Dataset excerpts
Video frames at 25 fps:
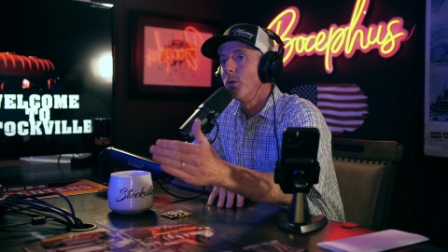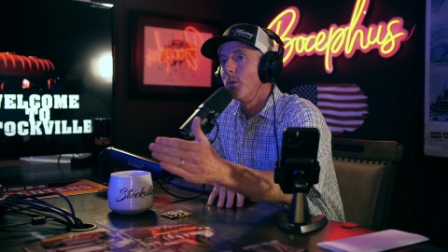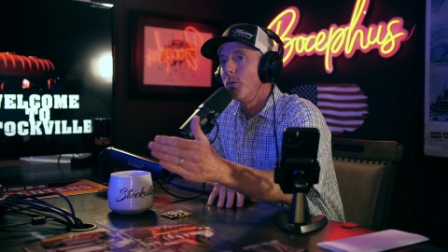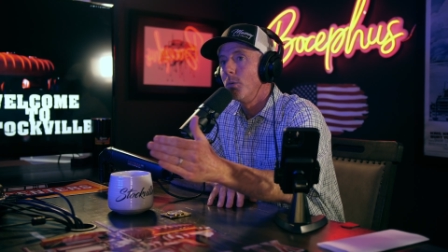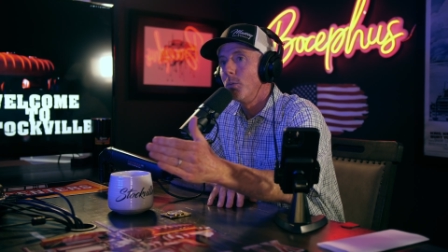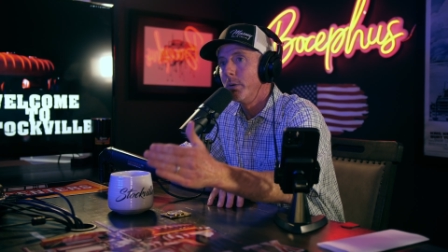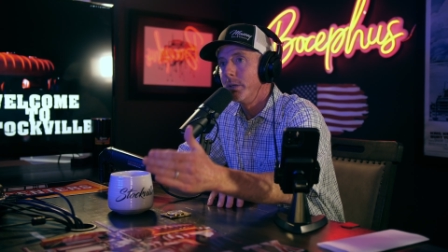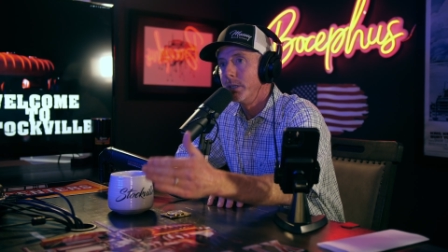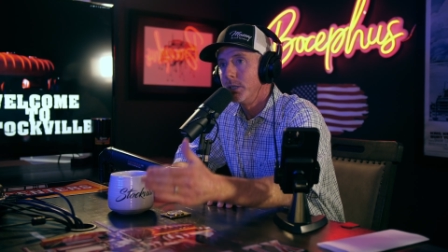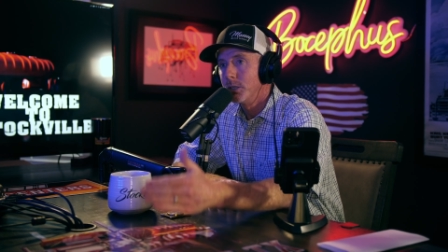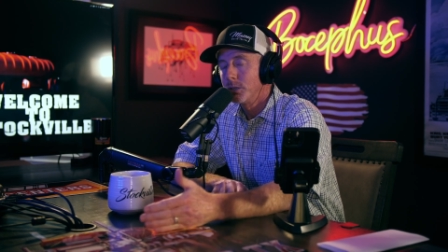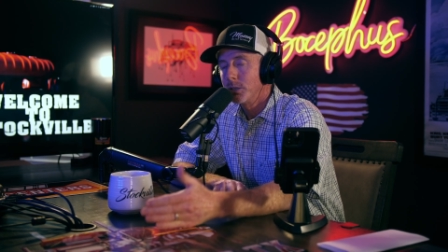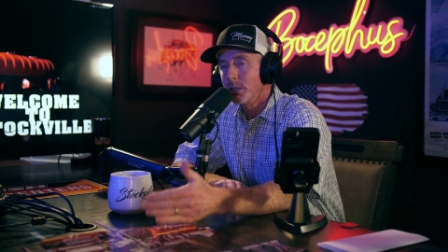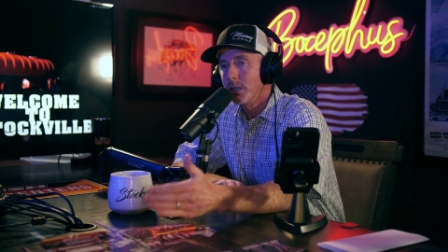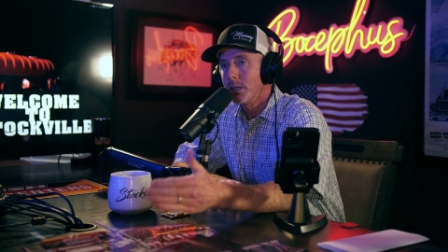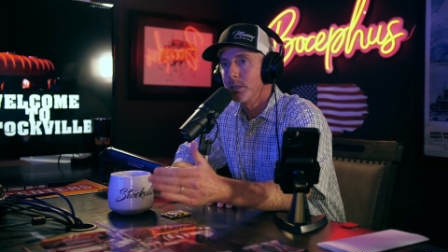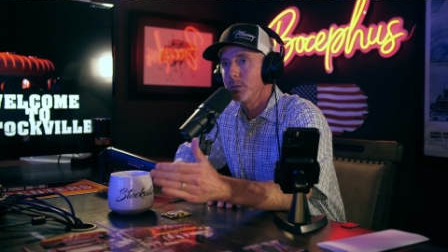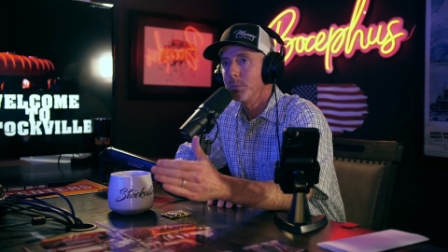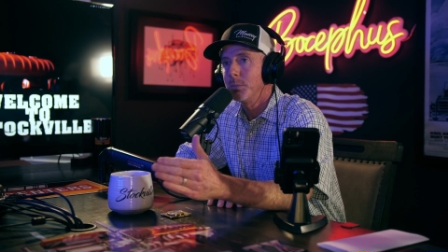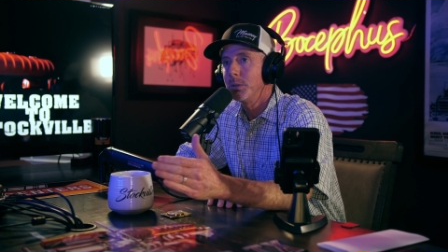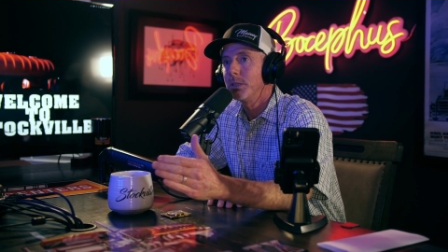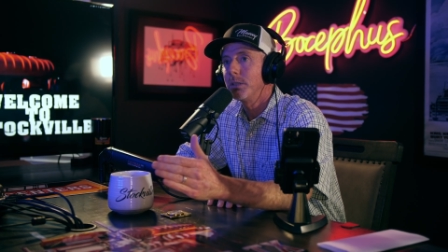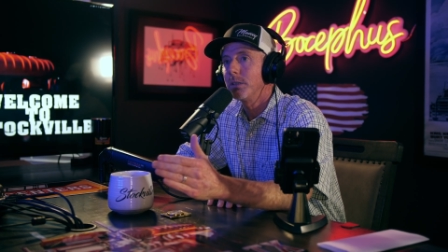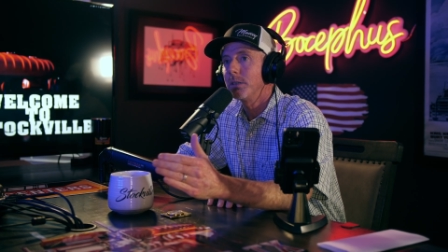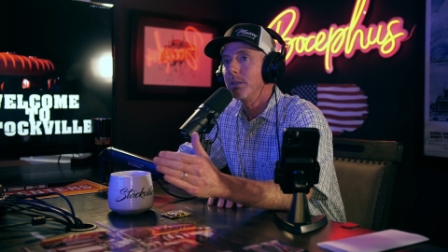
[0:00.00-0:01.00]
when your
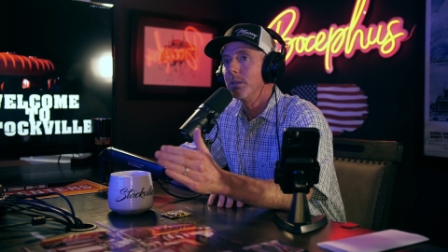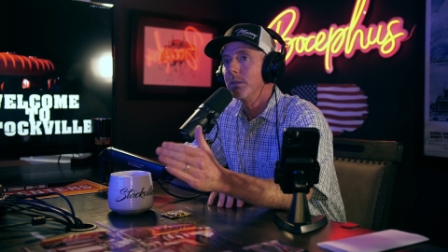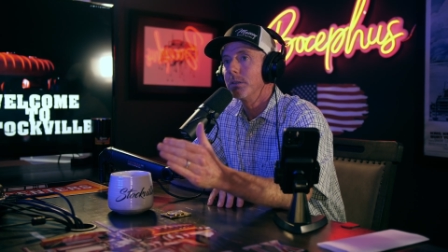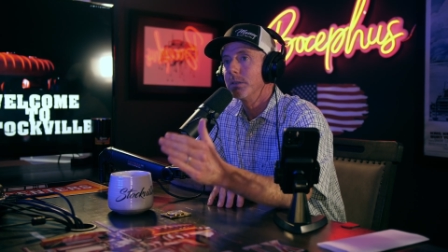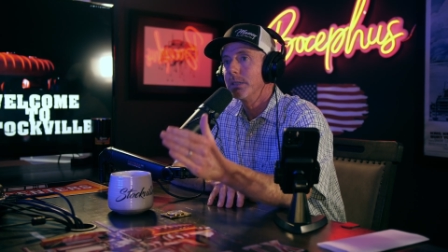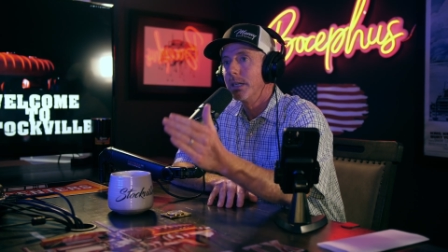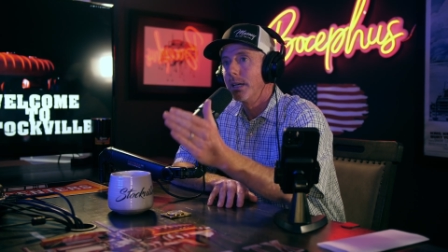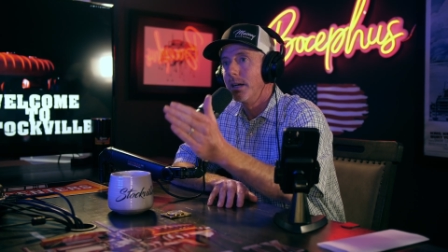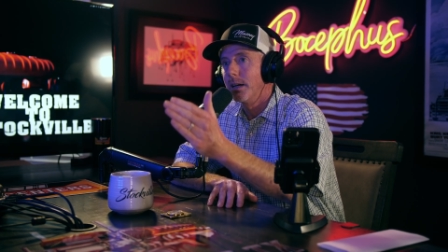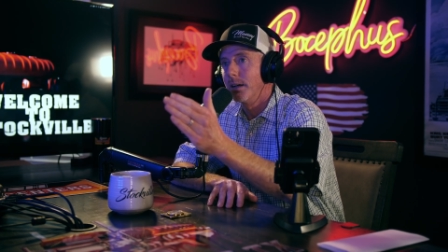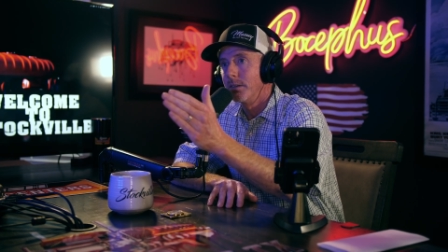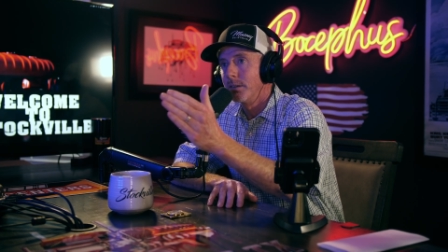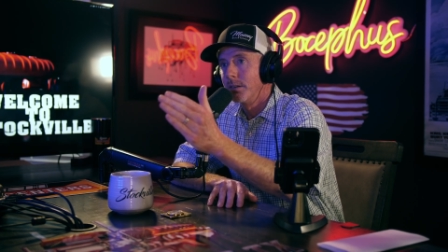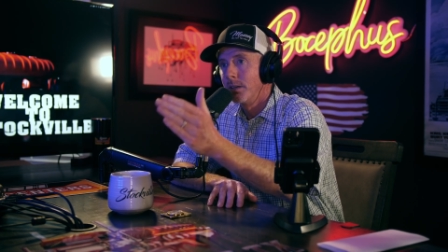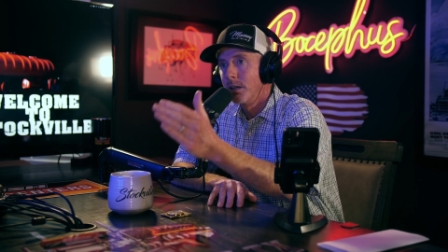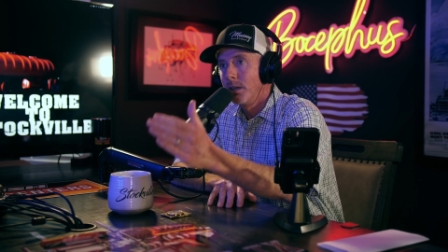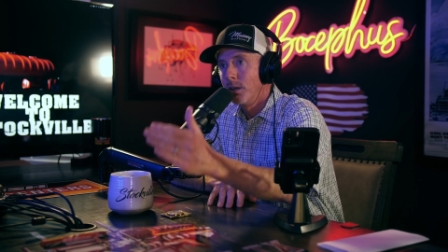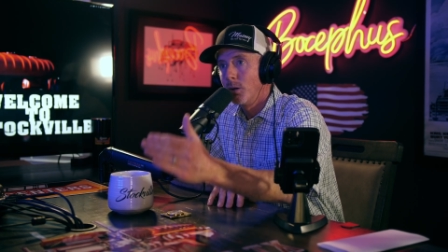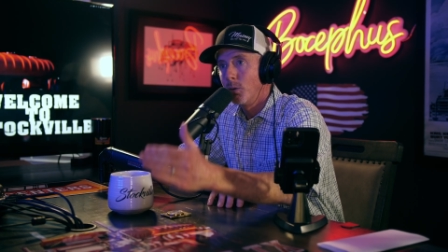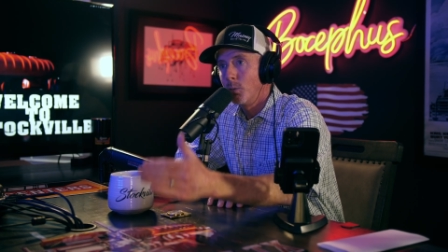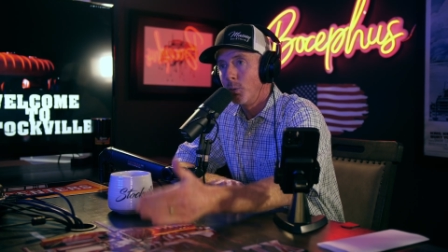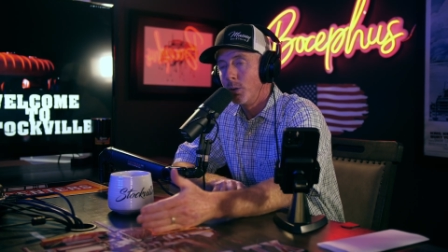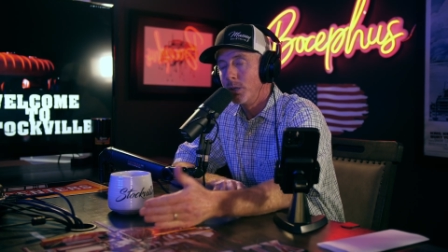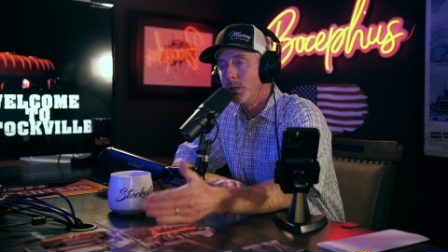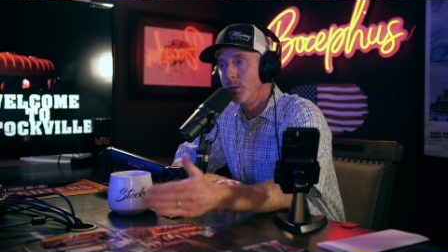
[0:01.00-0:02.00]
transmission goes out,
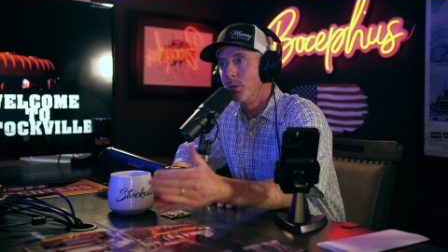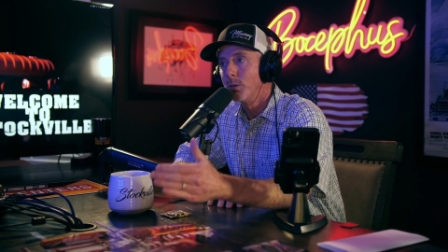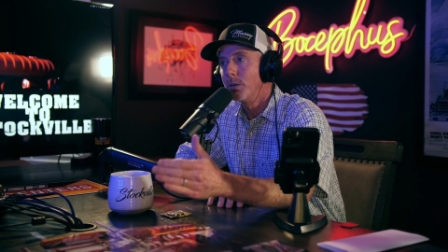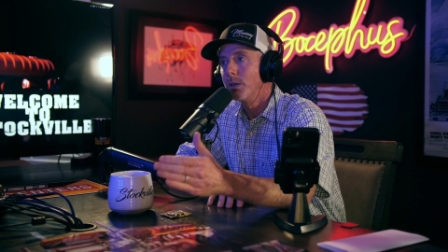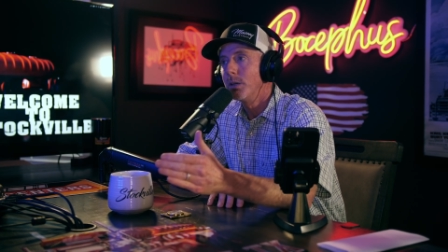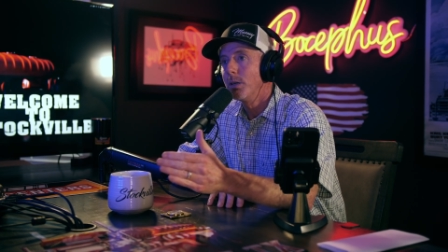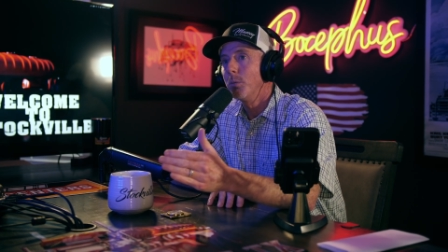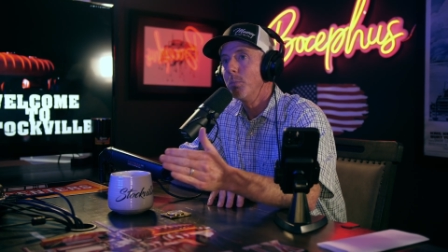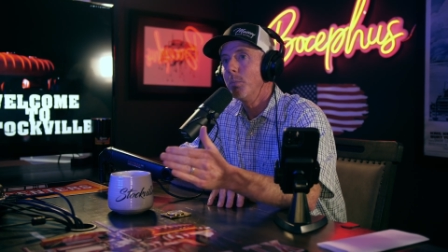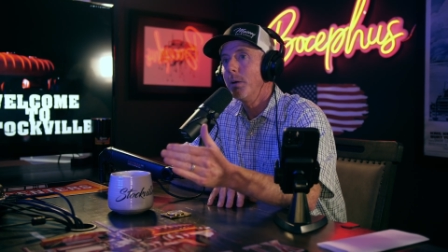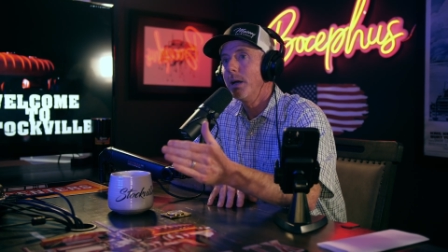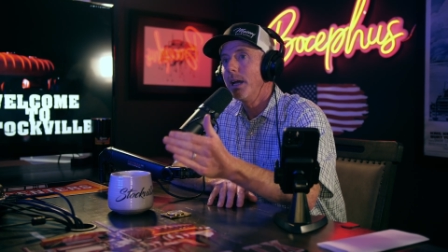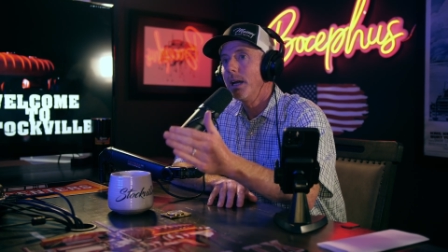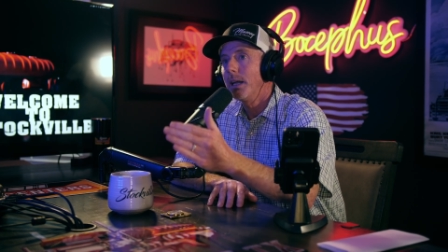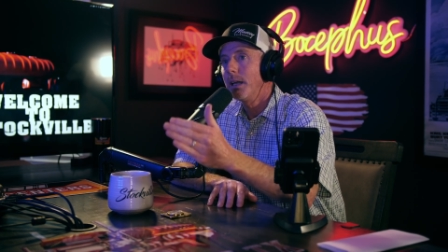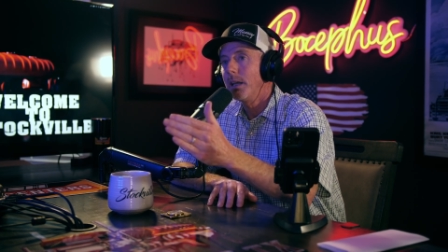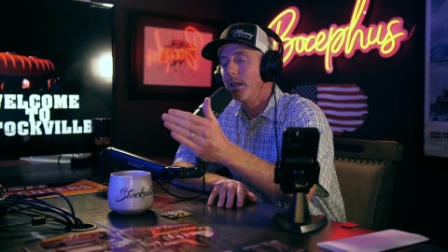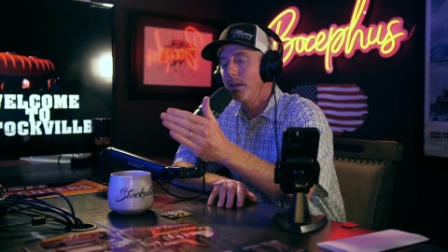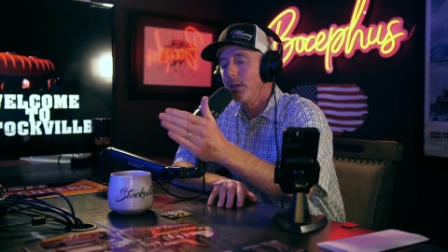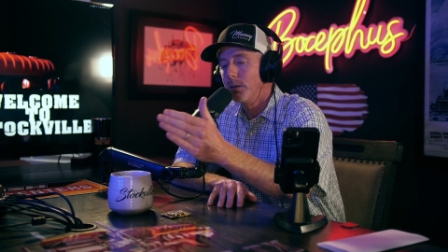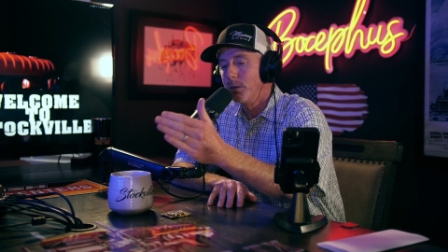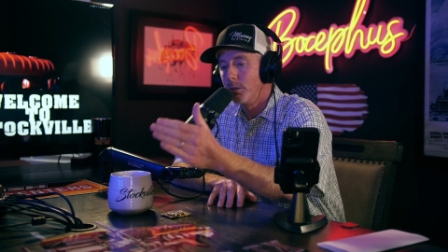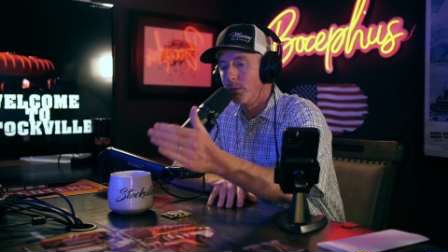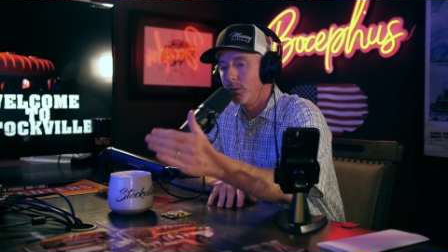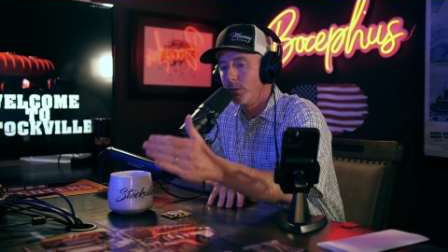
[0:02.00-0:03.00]
when you get a bad
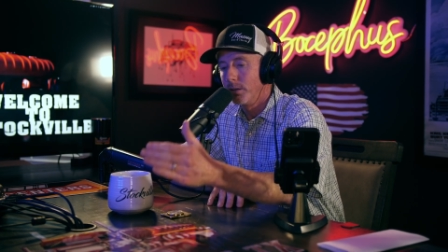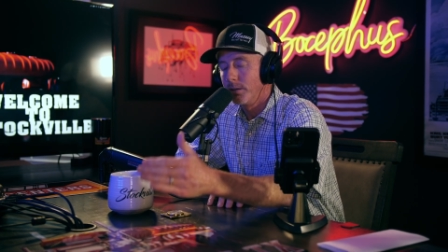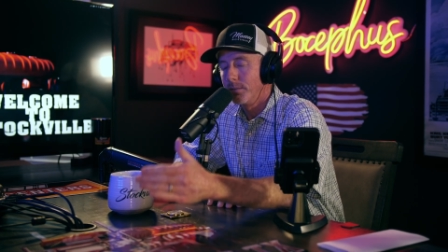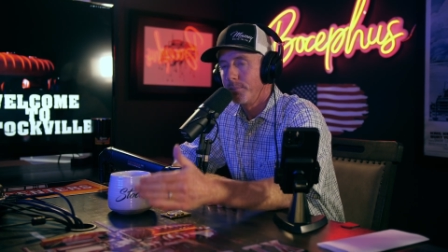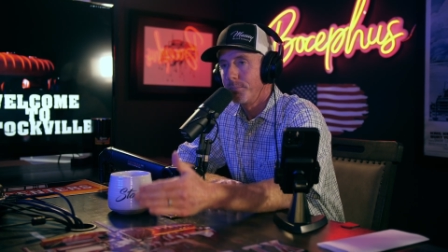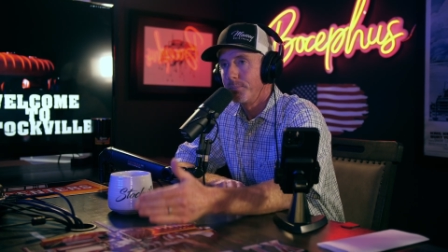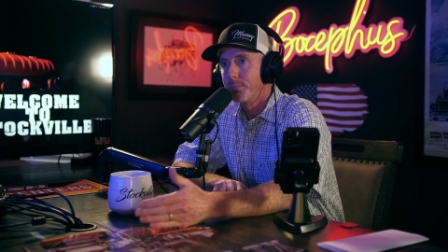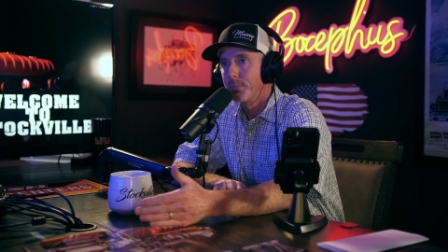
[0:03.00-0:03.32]
load,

* _Work to be completed_
Excluding the images, return each record above precisely as written.

* _Answer for the task_
Video frames at 25 fps:
[0:00.00-0:01.00]
when your
[0:01.00-0:02.00]
transmission goes out,
[0:02.00-0:03.00]
when you get a bad
[0:03.00-0:03.32]
load,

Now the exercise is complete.